A Assembleia Legislativa do Rio de Janeiro deu um novo passo, nesta segunda-feira (25), nas investigações que cercam o setor de monitoramento e recuperação de veículos. A CPI das Câmeras, criada para examinar contratos e a atuação de empresas da área, decidiu adotar medidas mais duras diante do que considera resistência e falta de clareza nos depoimentos prestados até agora.
O colegiado aprovou a quebra de sigilo fiscal e bancário de companhias, cooperativas e dirigentes ligados ao setor. Entre os alvos estão a Álamo, Sirios, Saticom, SABC e Conexão, além de nomes individuais como Renato de Oliveira, da Auto Ache Tecnologia e Informação, e Alex dos Santos, dono da Facility.

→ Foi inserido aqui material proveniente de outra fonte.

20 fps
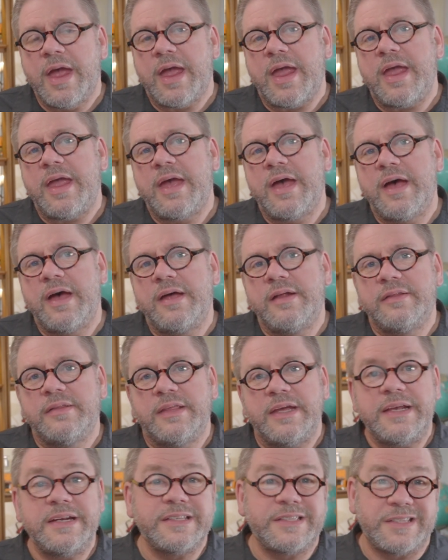And
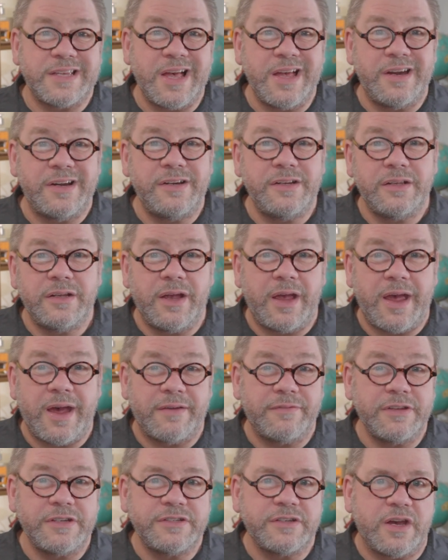they decided to
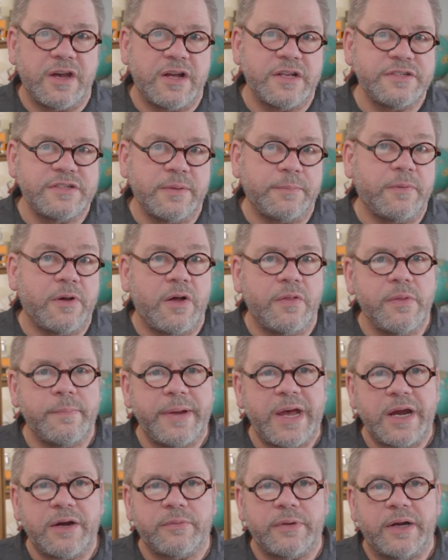have this concept called the
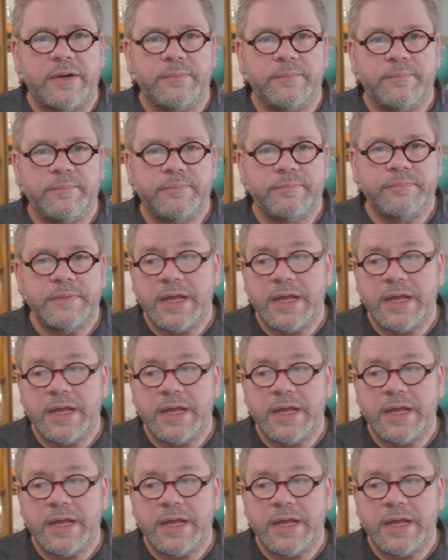background.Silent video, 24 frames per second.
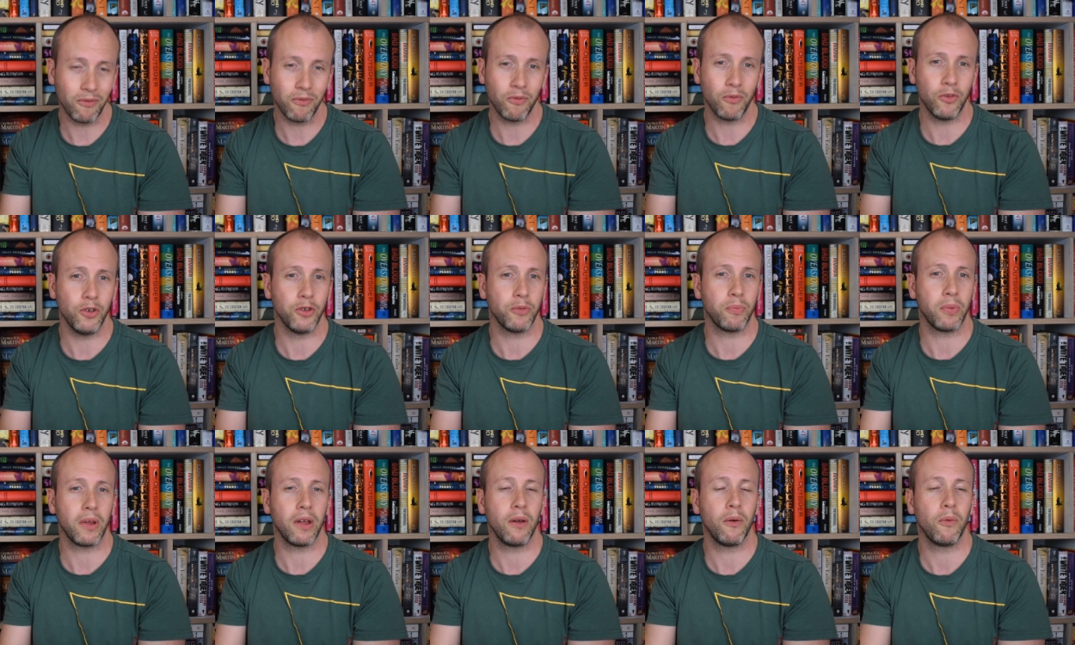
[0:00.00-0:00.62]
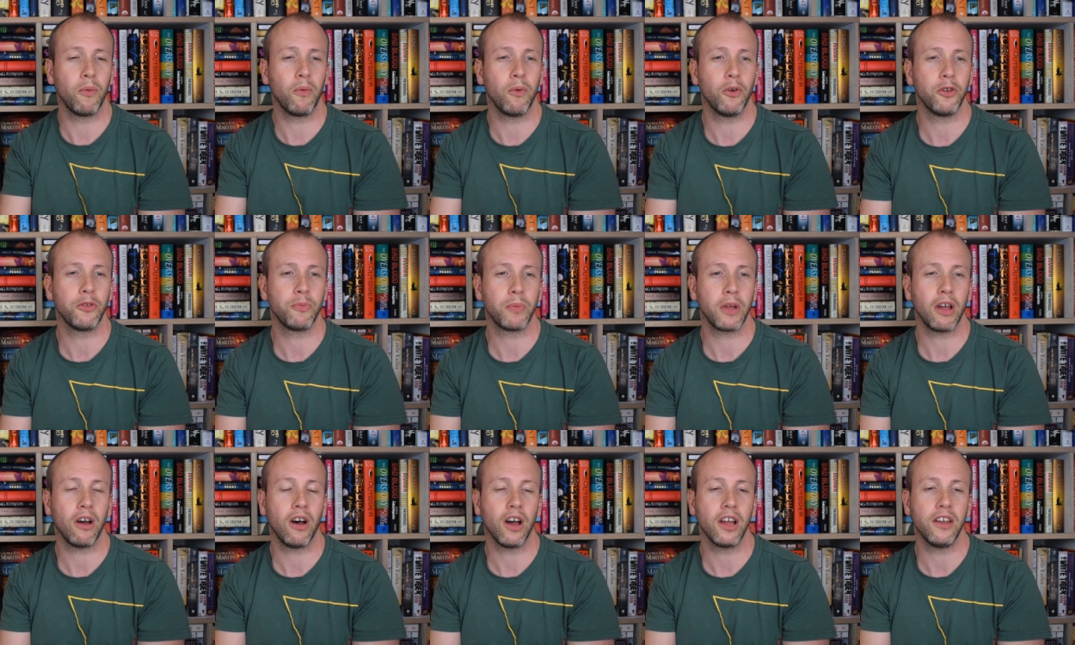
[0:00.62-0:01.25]
was be, was
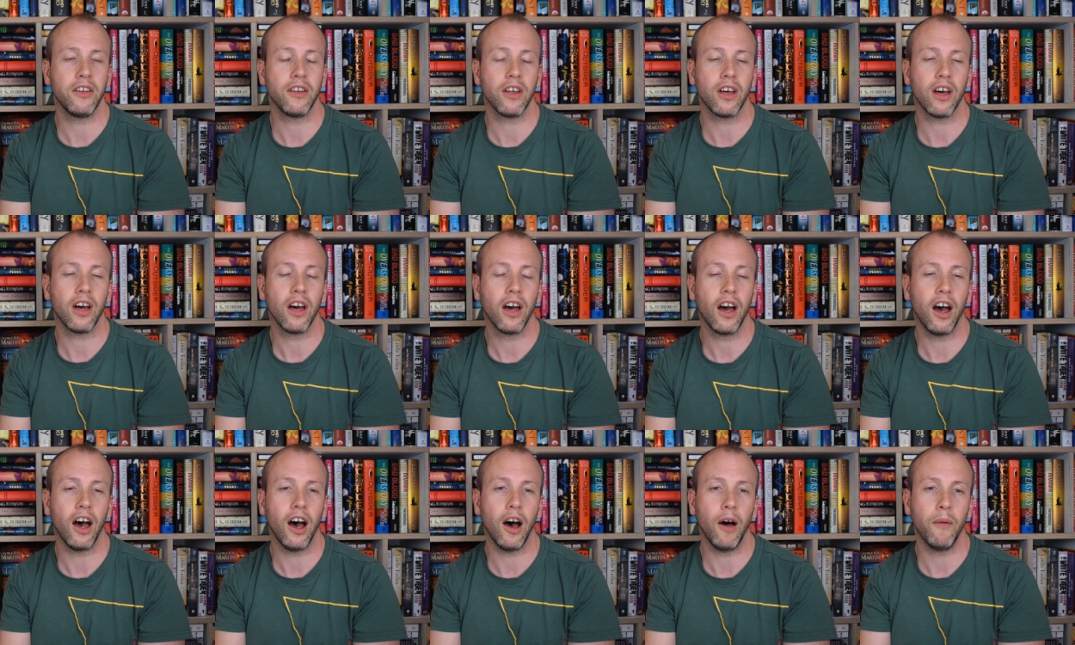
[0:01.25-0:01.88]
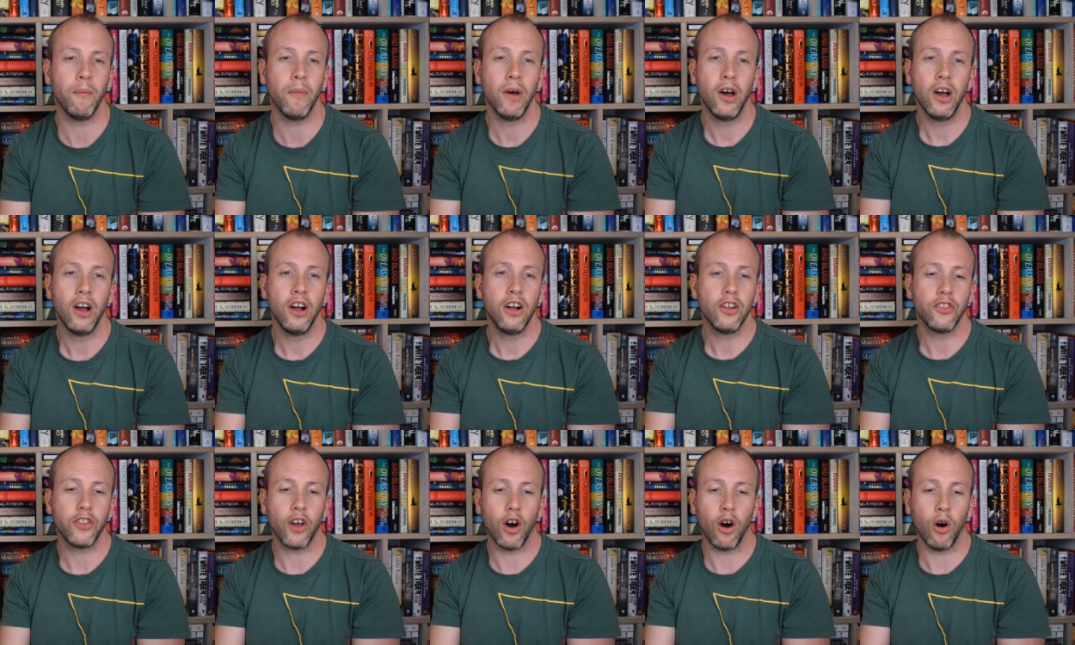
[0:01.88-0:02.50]
behind her um,
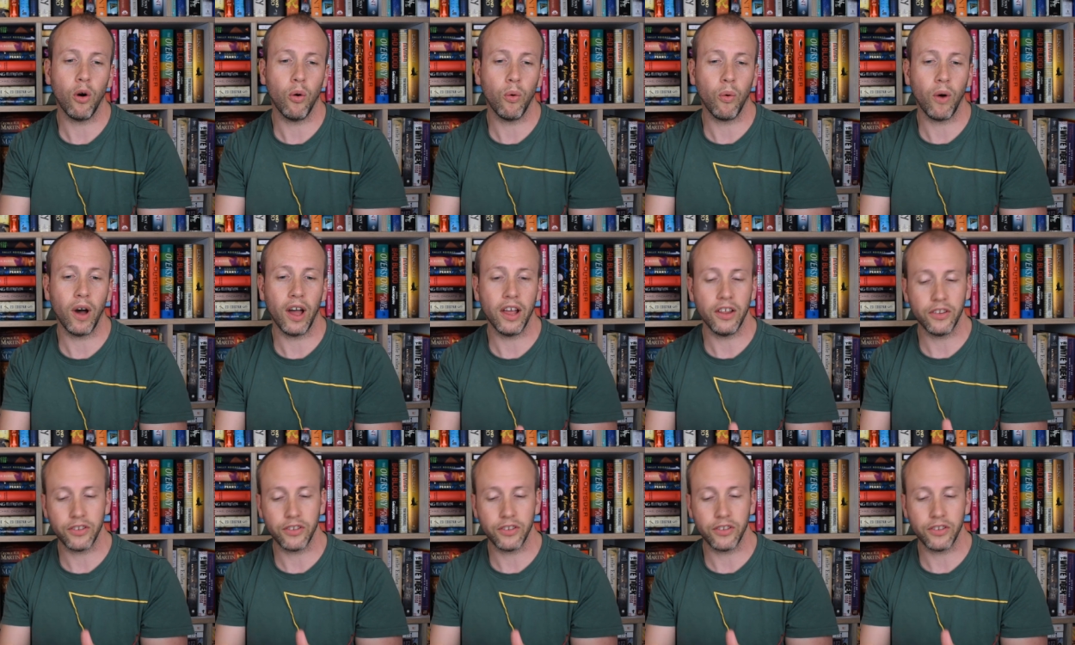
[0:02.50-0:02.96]
the whole way.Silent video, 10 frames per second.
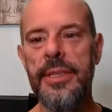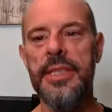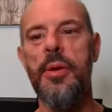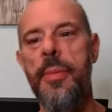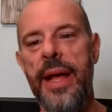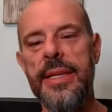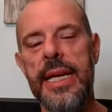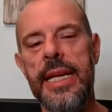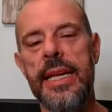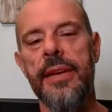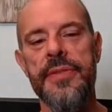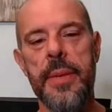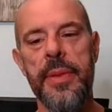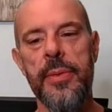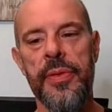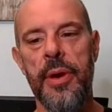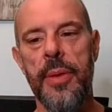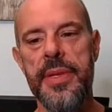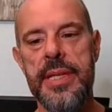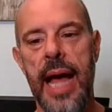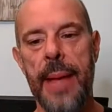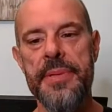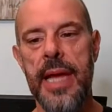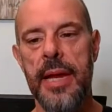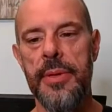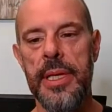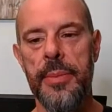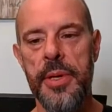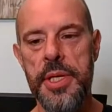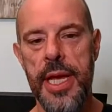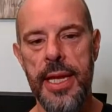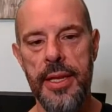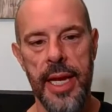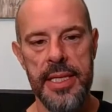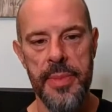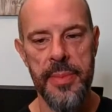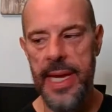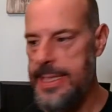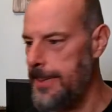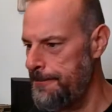Looks like we're about done. If somebody would throw up the stops, I'd really appreciate it. You guys have been amazing.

A comissão também determinou a condução coercitiva de Monique Torres Dias, diretora da Álamo, que não compareceu às convocações anteriores, e chamou a depor Lidiane, da Black Hawk Serviços e Monitoramento, apontada como beneficiária do programa Bolsa Família.
Outro ponto de atenção foi a decisão de requisitar contratos da Pontual Clube de Benefícios e de seus associados, com a intenção de mapear as conexões entre cooperativas e empresas privadas. Paralelamente, a Polícia Civil será acionada para fornecer um levantamento sobre os veículos recuperados no estado no último ano, o que pode ajudar a dimensionar o real impacto da atuação do setor.
Com esses novos instrumentos, os deputados pretendem seguir o fluxo do dinheiro movimentado pelas companhias e, assim, esclarecer possíveis irregularidades e vínculos suspeitos. A CPI deve manter o ritmo de oitivas e análises nas próximas semanas, apostando que os dados bancários e fiscais tragam respostas que até agora não apareceram nos depoimentos.